- What the task asks -
Reproduce the whole of the records exactly, and make sure no picture is carried into the result.

[Saved data entries]
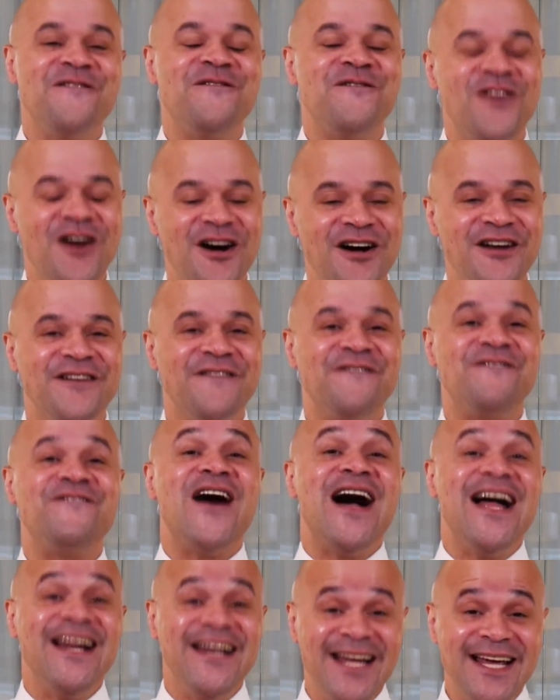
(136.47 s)
Fun.
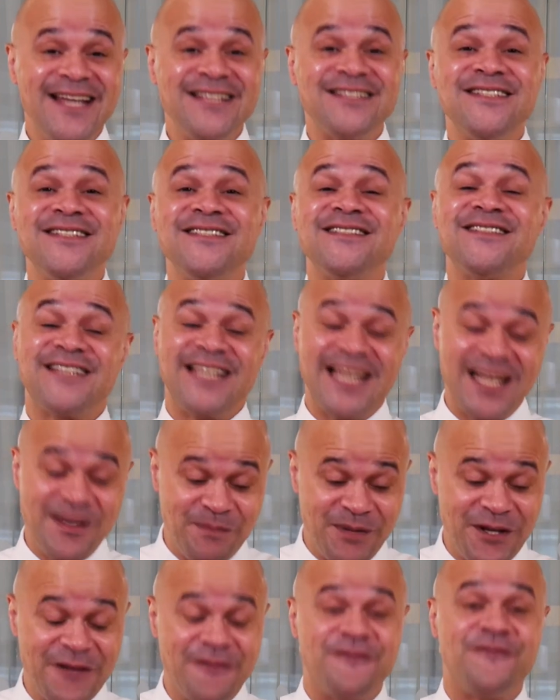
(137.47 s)
Finances can
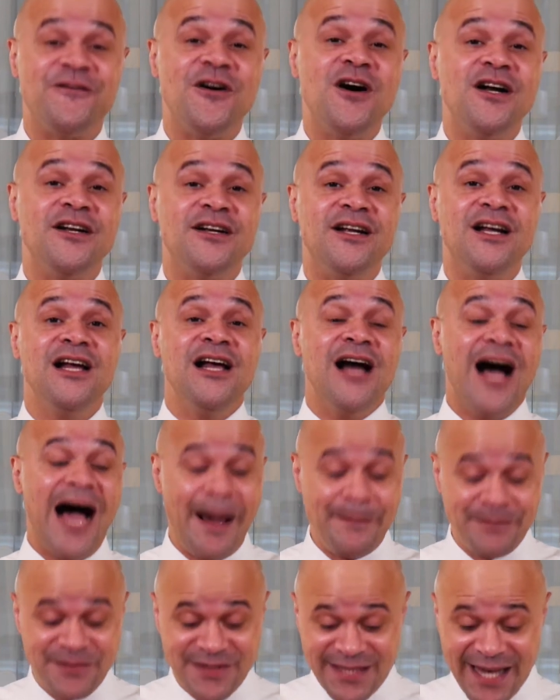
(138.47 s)
be fun.
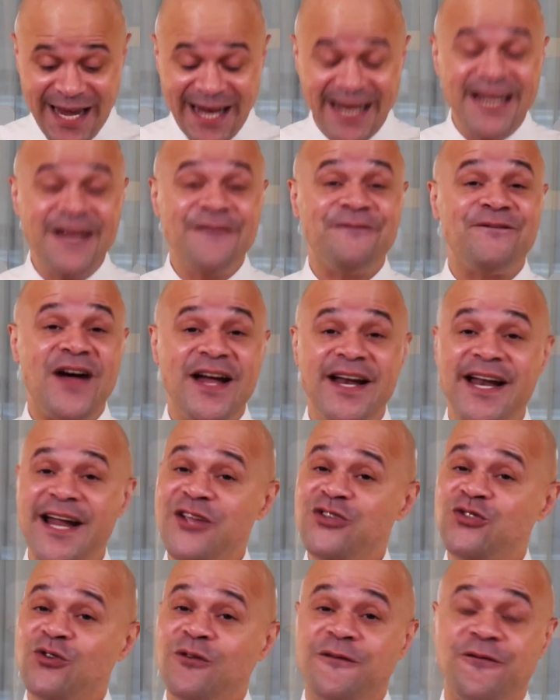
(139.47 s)
Obtaining
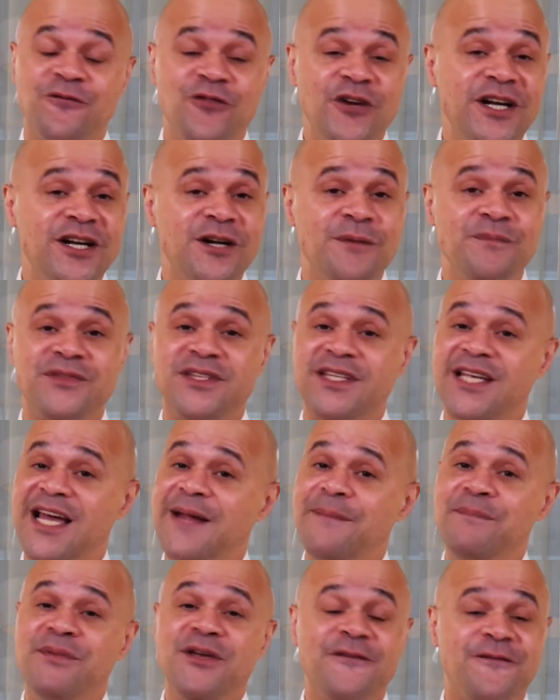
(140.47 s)
financial freedom
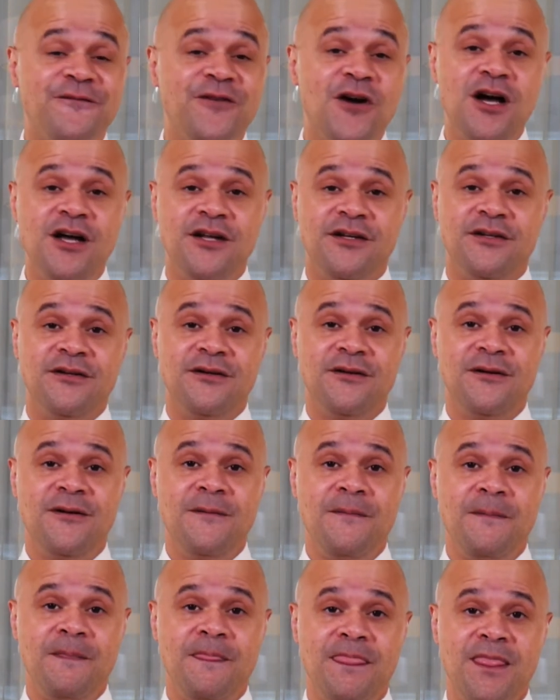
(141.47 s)
can be fun.
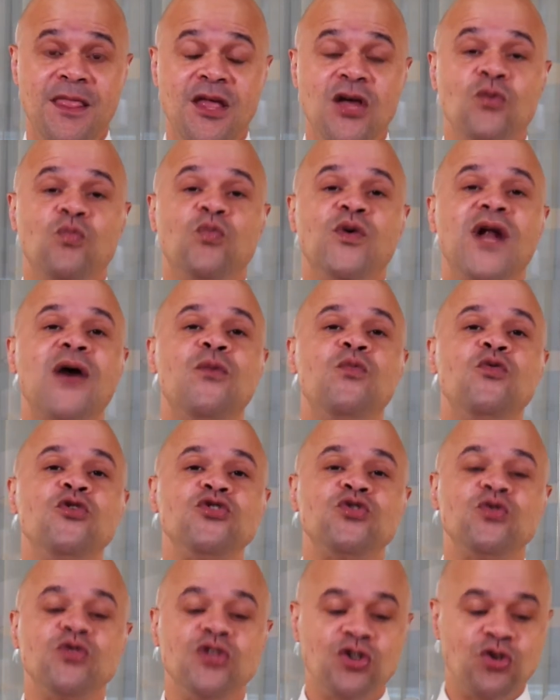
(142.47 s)
What I
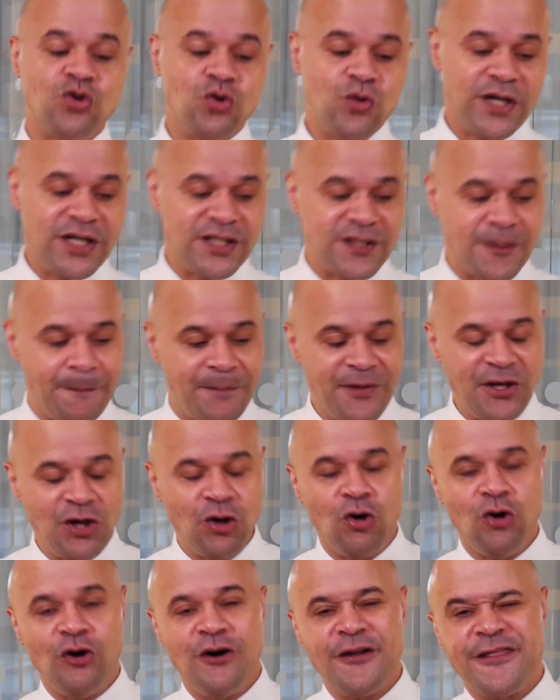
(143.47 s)
want you to do is
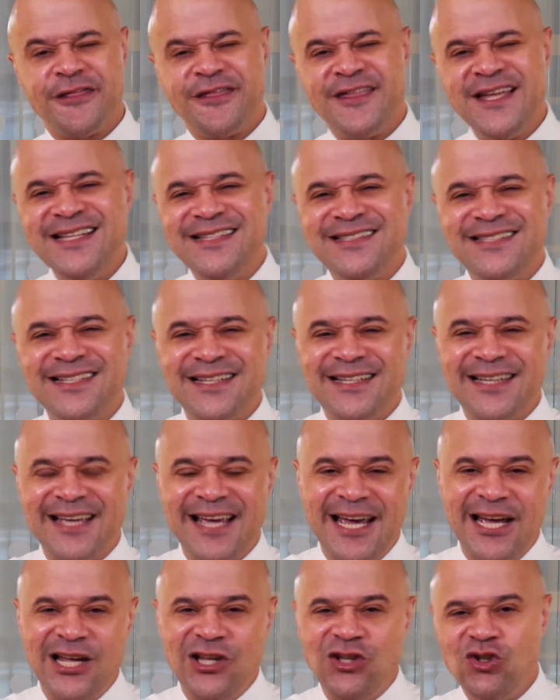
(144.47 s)
be authentic
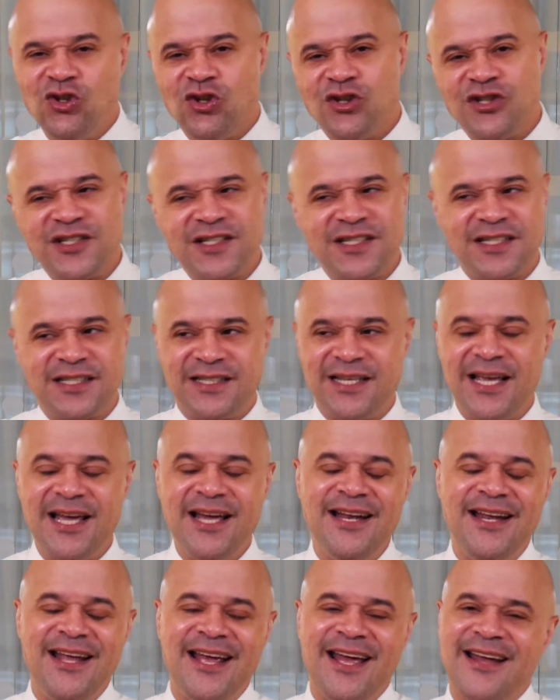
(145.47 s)
in your
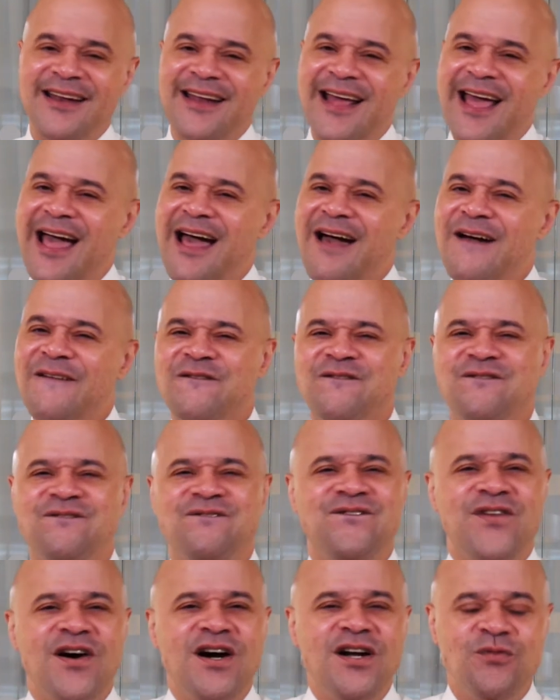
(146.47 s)
skin and have
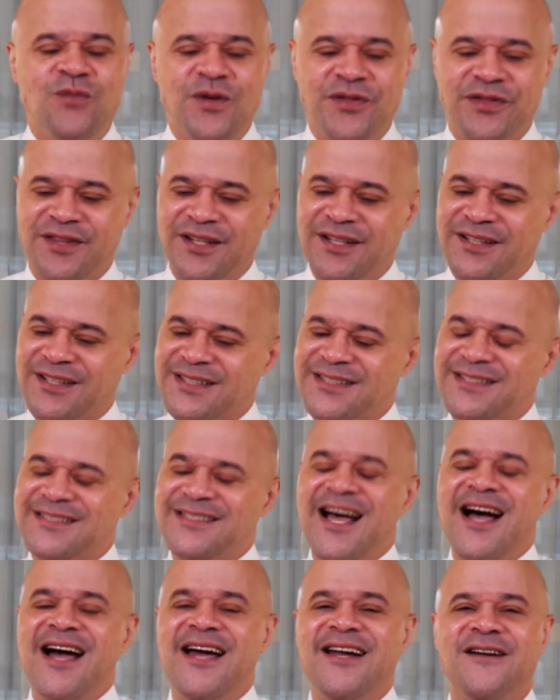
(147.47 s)
fun with the
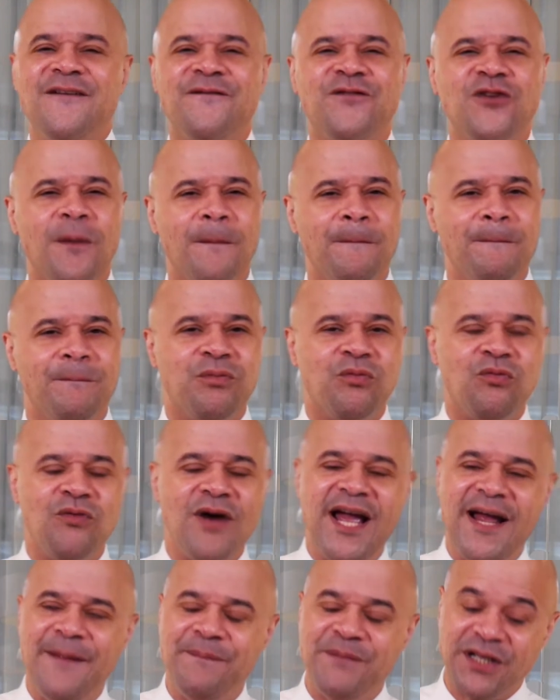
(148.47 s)
design of your
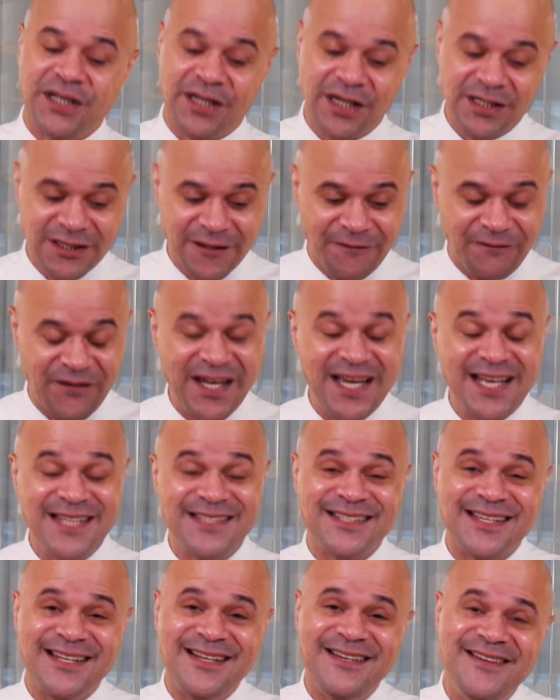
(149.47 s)
brand, because if
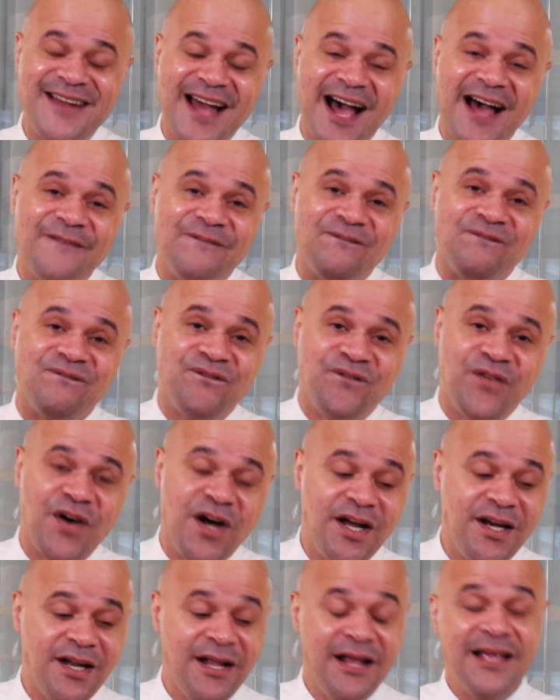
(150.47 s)
it's not
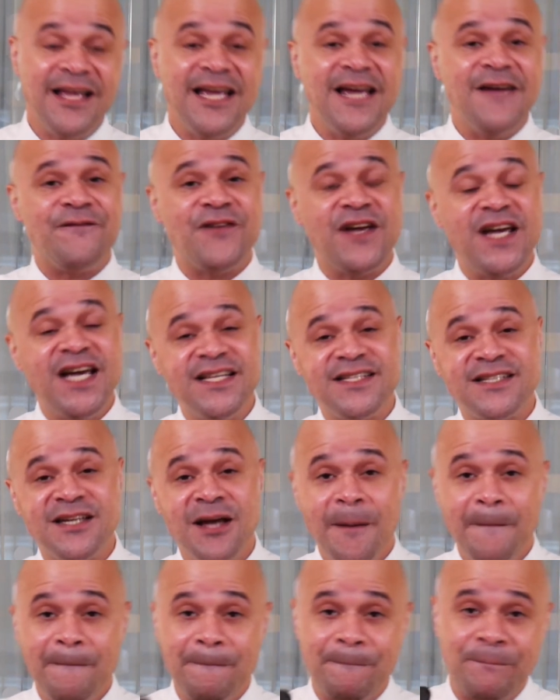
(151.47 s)
fun, if it's
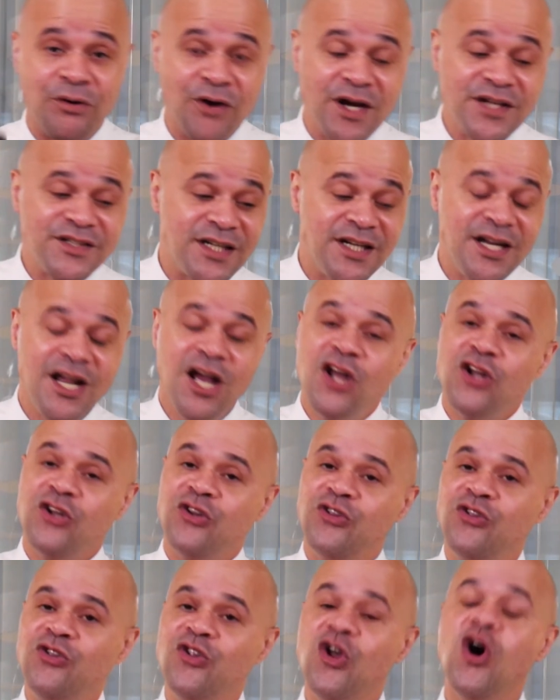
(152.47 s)
prison,
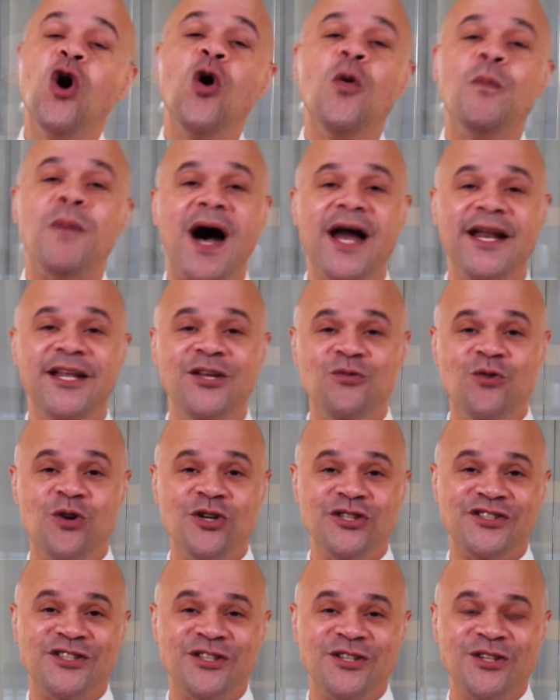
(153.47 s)
nobody
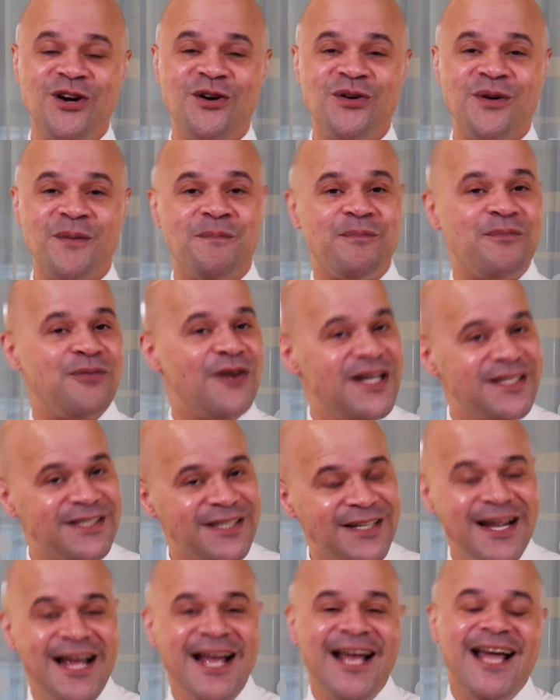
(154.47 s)
wants to go to
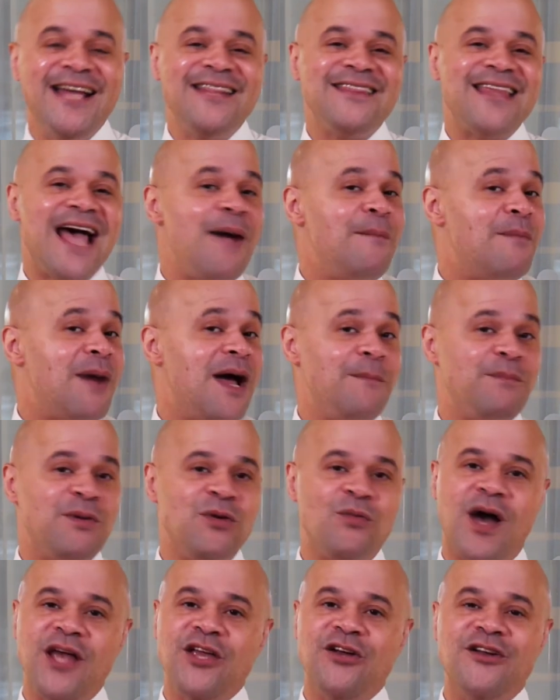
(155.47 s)
prison, and that might be
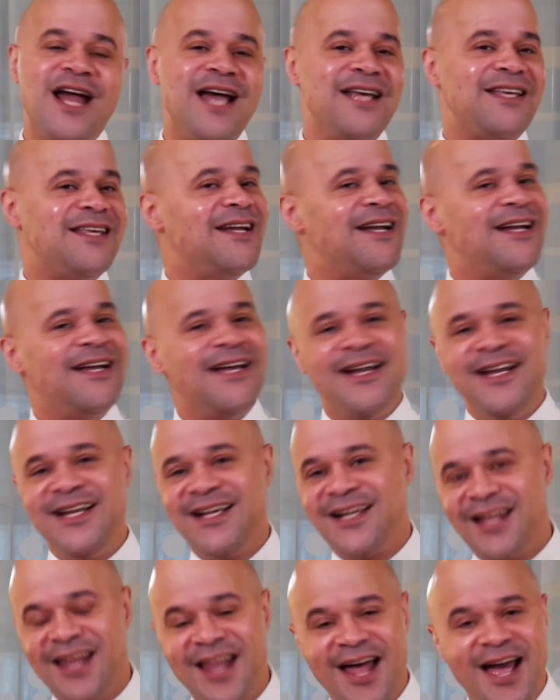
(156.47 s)
why you're not getting any
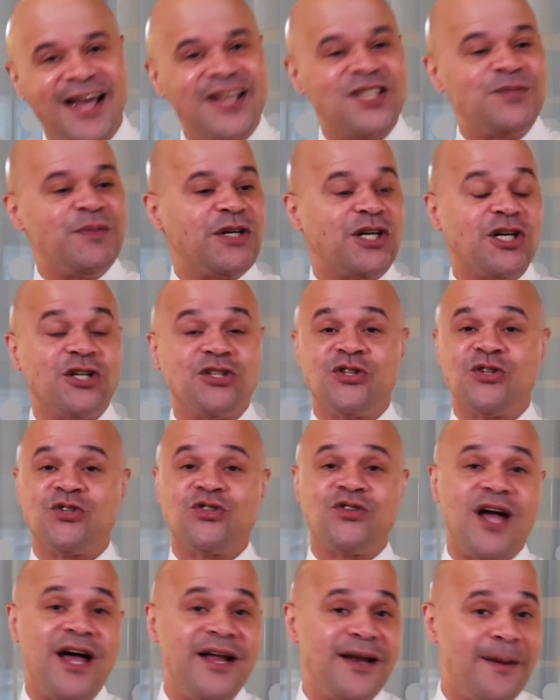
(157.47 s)
clients, because you're
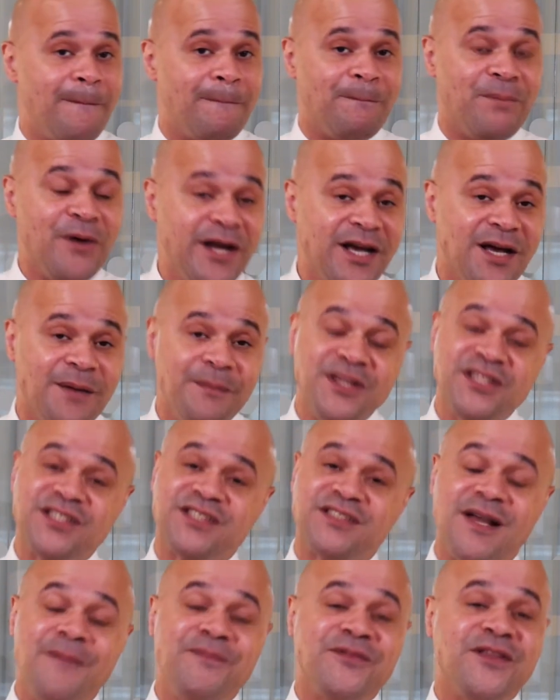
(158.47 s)
trying to bring them in
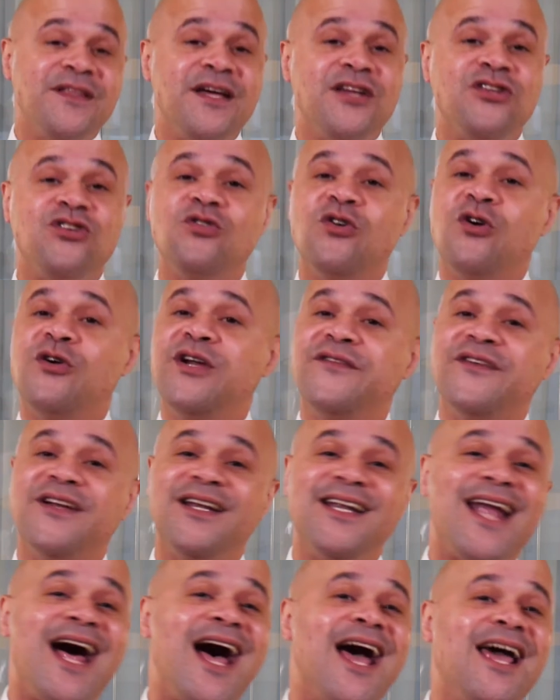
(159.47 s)
something that you don't
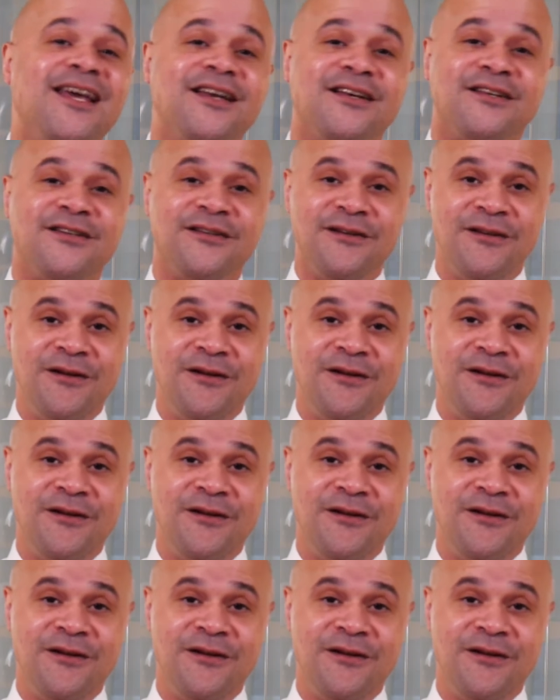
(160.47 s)
even like,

- Answer to this problem -
(136.47 s)
Fun.
(137.47 s)
Finances can
(138.47 s)
be fun.
(139.47 s)
Obtaining
(140.47 s)
financial freedom
(141.47 s)
can be fun.
(142.47 s)
What I
(143.47 s)
want you to do is
(144.47 s)
be authentic
(145.47 s)
in your
(146.47 s)
skin and have
(147.47 s)
fun with the
(148.47 s)
design of your
(149.47 s)
brand, because if
(150.47 s)
it's not
(151.47 s)
fun, if it's
(152.47 s)
prison,
(153.47 s)
nobody
(154.47 s)
wants to go to
(155.47 s)
prison, and that might be
(156.47 s)
why you're not getting any
(157.47 s)
clients, because you're
(158.47 s)
trying to bring them in
(159.47 s)
something that you don't
(160.47 s)
even like,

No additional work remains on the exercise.